Implementation:Apache Paimon SlicedSplit
| Knowledge Sources | |
|---|---|
| Domains | Split Generation, Parallel Processing |
| Last Updated | 2026-02-08 00:00 GMT |
Overview
SlicedSplit wraps a Split with file-level row range information to support fine-grained parallel processing through slicing.
Description
SlicedSplit is a wrapper around a regular Split that adds file-level slicing information through a shard_file_idx_map. This map specifies which row ranges should be read from each file in the split, enabling data distribution at a finer granularity than bucket-level sharding. Each entry in the map associates a file name with a tuple (start_row, end_row) indicating the inclusive start and exclusive end row indices to read from that file.
The class implements the Split interface by delegating most operations to the underlying data_split, but overrides row_count and merged_row_count to account for the sliced ranges. When calculating row counts, it sums only the rows within specified ranges rather than using the full file row counts. Files with (-1, -1) ranges are skipped entirely.

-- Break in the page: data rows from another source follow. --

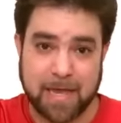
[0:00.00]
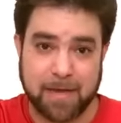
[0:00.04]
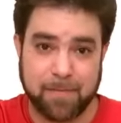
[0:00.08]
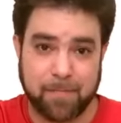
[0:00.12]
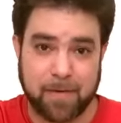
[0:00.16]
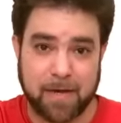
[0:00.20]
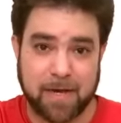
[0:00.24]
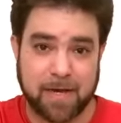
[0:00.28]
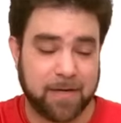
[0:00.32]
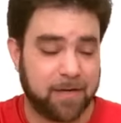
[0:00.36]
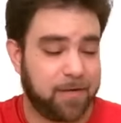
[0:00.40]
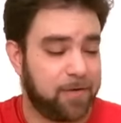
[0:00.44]
A
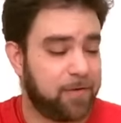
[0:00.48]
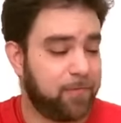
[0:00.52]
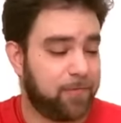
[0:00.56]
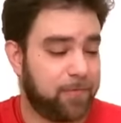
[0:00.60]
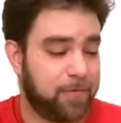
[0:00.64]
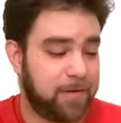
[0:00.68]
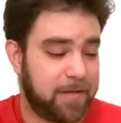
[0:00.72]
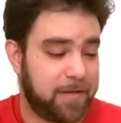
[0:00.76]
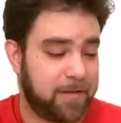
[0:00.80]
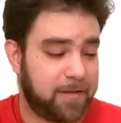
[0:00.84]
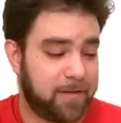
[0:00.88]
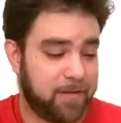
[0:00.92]
minor
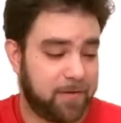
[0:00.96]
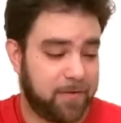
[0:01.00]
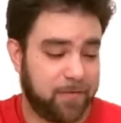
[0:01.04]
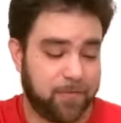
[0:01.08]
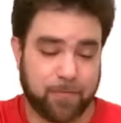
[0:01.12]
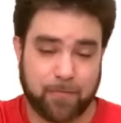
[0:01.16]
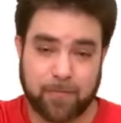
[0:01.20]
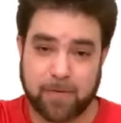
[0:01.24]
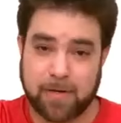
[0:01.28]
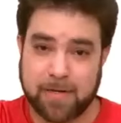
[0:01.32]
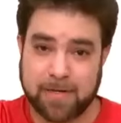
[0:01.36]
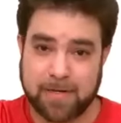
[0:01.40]
with
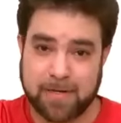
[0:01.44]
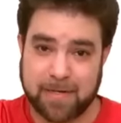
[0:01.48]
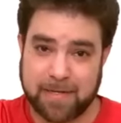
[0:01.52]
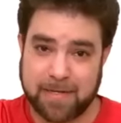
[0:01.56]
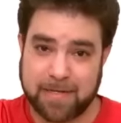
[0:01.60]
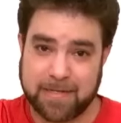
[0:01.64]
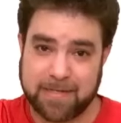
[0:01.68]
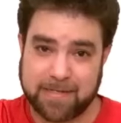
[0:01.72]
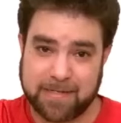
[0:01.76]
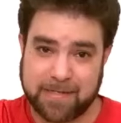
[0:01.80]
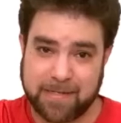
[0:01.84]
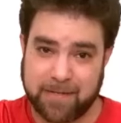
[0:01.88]
one
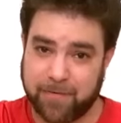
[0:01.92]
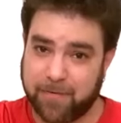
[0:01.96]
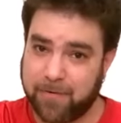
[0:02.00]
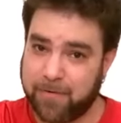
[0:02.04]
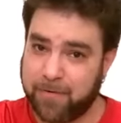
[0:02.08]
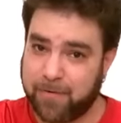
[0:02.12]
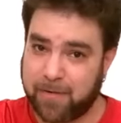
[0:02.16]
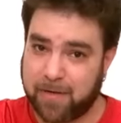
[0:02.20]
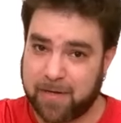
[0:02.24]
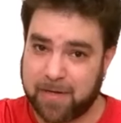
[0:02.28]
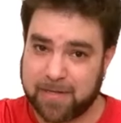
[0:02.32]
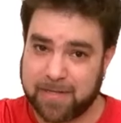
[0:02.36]
and
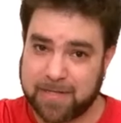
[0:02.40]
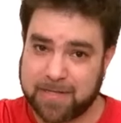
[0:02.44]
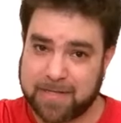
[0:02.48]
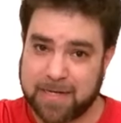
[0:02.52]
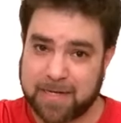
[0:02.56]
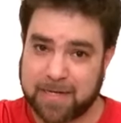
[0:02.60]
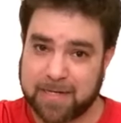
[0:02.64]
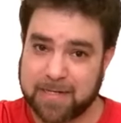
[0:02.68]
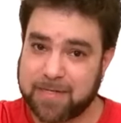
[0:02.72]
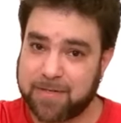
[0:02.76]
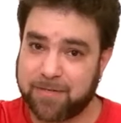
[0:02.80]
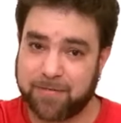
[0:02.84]
zero on the
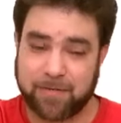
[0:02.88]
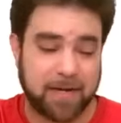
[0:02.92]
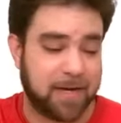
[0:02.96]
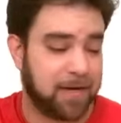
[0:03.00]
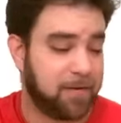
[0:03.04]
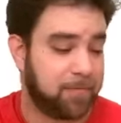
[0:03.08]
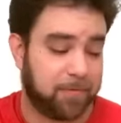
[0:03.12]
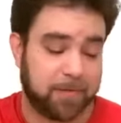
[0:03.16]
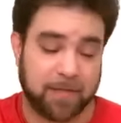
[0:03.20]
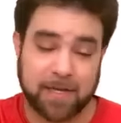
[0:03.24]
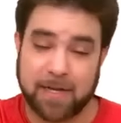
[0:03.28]
second string,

The merged_row_count calculation is particularly complex, handling cases with row IDs and deletion vectors. It groups files by overlapping row ID ranges and computes the maximum row count in each group, then adjusts for deletion vectors proportionally. This provides an accurate estimate of actual rows after deduplication and deletion in primary key tables.
Usage
SlicedSplit is created by AppendTableSplitGenerator when using slice-based parallel processing. It is transparent to readers, which check for file index maps and pass the ranges to the underlying file readers. This enables fine-grained parallelism in append-only tables where data can be divided by row position rather than bucket.
Code Reference
Source Location
- Repository: Apache_Paimon
- File: paimon-python/pypaimon/read/sliced_split.py
Signature
class SlicedSplit(Split):
"""
Wrapper for Split that adds file-level slicing information.

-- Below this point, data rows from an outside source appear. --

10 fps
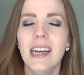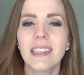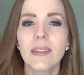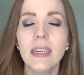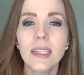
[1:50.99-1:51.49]

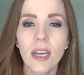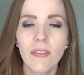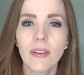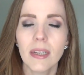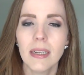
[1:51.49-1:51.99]
So it
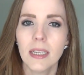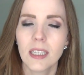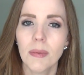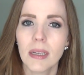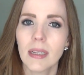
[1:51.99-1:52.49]
definitely needs
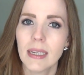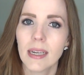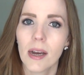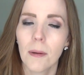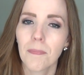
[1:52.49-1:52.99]
to be cleaned
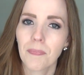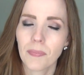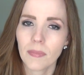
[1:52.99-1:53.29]
out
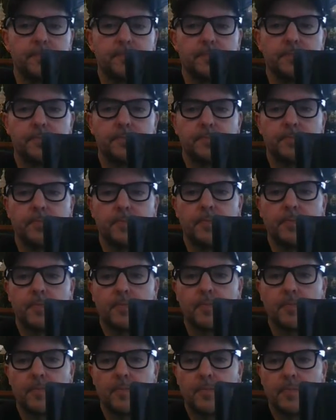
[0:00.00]

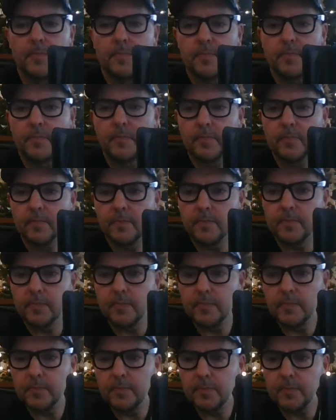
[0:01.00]

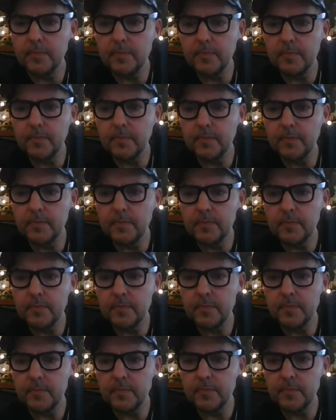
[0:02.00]

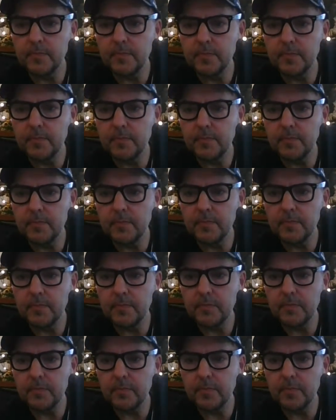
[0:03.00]

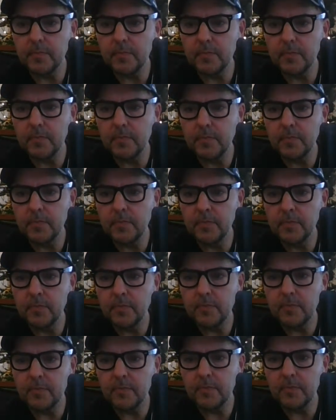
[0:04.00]

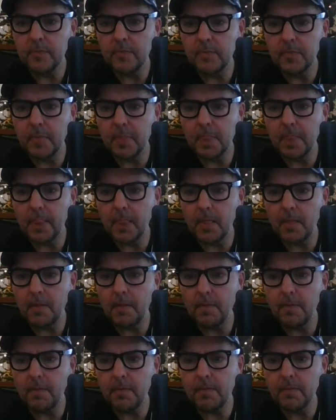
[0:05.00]

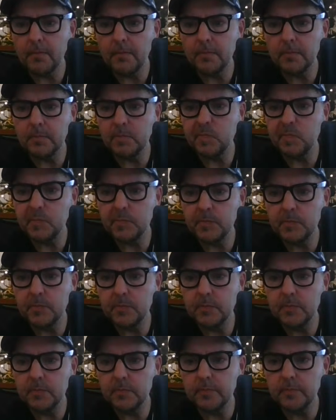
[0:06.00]

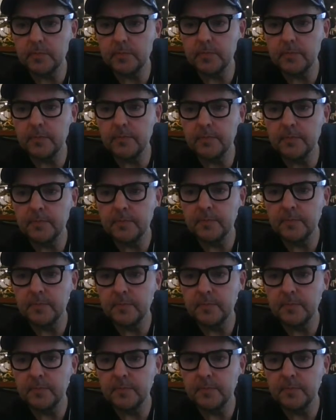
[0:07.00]
(silence)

Maps file_name -> (start_row, end_row) where:
- start_row: starting row index within the file (inclusive)
- end_row: ending row index within the file (exclusive)

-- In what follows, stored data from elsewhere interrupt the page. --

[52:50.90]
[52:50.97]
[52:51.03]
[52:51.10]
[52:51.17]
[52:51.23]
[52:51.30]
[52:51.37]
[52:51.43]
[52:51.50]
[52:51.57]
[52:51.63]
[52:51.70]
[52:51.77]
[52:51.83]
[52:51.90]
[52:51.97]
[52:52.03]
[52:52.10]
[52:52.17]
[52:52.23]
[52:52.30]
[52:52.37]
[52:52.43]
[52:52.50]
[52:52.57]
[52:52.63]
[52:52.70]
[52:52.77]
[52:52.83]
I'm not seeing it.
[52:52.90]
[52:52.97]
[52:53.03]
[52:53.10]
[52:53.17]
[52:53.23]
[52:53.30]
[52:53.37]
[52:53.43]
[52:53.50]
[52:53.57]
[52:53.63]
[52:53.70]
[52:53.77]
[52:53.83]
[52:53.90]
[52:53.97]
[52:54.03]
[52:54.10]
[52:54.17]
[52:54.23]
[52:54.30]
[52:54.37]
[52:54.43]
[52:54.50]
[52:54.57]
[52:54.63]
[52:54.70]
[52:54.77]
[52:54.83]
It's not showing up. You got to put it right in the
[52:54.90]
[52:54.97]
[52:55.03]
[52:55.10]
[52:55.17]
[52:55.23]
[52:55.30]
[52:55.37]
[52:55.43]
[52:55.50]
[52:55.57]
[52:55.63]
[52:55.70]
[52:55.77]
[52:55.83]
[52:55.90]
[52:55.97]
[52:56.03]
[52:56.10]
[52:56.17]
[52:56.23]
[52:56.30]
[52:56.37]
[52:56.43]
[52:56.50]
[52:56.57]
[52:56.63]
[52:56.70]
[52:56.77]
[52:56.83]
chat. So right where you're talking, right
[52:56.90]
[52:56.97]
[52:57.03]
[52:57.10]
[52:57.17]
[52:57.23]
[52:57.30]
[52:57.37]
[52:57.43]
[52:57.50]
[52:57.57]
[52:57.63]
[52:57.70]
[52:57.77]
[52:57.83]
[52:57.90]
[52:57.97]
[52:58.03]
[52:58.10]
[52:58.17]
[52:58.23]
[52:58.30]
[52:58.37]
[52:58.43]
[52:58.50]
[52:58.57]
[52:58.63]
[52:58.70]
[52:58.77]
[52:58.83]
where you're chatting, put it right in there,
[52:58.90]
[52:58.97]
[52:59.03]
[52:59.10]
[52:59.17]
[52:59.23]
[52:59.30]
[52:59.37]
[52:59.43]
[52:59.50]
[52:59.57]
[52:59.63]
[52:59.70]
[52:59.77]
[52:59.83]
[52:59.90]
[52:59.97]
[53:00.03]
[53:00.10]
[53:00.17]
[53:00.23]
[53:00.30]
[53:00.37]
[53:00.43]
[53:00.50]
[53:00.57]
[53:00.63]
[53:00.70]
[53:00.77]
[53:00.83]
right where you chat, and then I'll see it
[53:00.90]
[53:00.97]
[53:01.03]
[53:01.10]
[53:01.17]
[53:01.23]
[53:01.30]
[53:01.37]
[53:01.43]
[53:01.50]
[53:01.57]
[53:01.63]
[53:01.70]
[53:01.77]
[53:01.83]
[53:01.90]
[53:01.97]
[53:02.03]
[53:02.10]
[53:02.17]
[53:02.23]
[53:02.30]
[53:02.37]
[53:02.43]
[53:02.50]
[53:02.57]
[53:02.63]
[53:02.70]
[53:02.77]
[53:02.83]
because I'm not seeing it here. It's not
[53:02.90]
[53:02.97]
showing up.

- (-1, -1): file should be skipped entirely
"""
def __init__(
self,
data_split: 'Split',
shard_file_idx_map: Dict[str, Tuple[int, int]]
):
...
def data_split(self) -> 'Split':
"""Get the underlying data split."""
...
def shard_file_idx_map(self) -> Dict[str, Tuple[int, int]]:
"""Get the file index map with row ranges."""
...
@property
def row_count(self) -> int:
"""Calculate row count considering sliced ranges."""
...
def merged_row_count(self):
"""Calculate merged row count after deduplication and deletion."""
...
def _get_sliced_file_row_count(self, file: 'DataFileMeta') -> int:
"""Get row count for a file considering slicing."""
...
Import
from pypaimon.read.sliced_split import SlicedSplit
I/O Contract
Inputs
| Name | Type | Required | Description |
|---|---|---|---|
| data_split | Split | Yes | The underlying split being sliced |
| shard_file_idx_map | Dict[str, Tuple[int, int]] | Yes | Map from file name to (start_row, end_row) ranges |
Outputs
| Name | Type | Description |
|---|---|---|
| Split | SlicedSplit | A split that implements the Split interface with slicing awareness |
Usage Examples
from pypaimon.read.sliced_split import SlicedSplit
# Original split with 3 files
original_split = DataSplit(
files=[file1, file2, file3], # 1000 rows each
partition=partition,
bucket=0,
row_count=3000
)
# Create sliced split for worker 0 processing rows 0-1000
shard_file_idx_map = {
"file1.parquet": (0, 1000), # Read all rows from file1
"file2.parquet": (-1, -1), # Skip file2
"file3.parquet": (-1, -1) # Skip file3
}
sliced_split = SlicedSplit(original_split, shard_file_idx_map)
# Sliced properties
print(f"Row count: {sliced_split.row_count}") # 1000 (only file1)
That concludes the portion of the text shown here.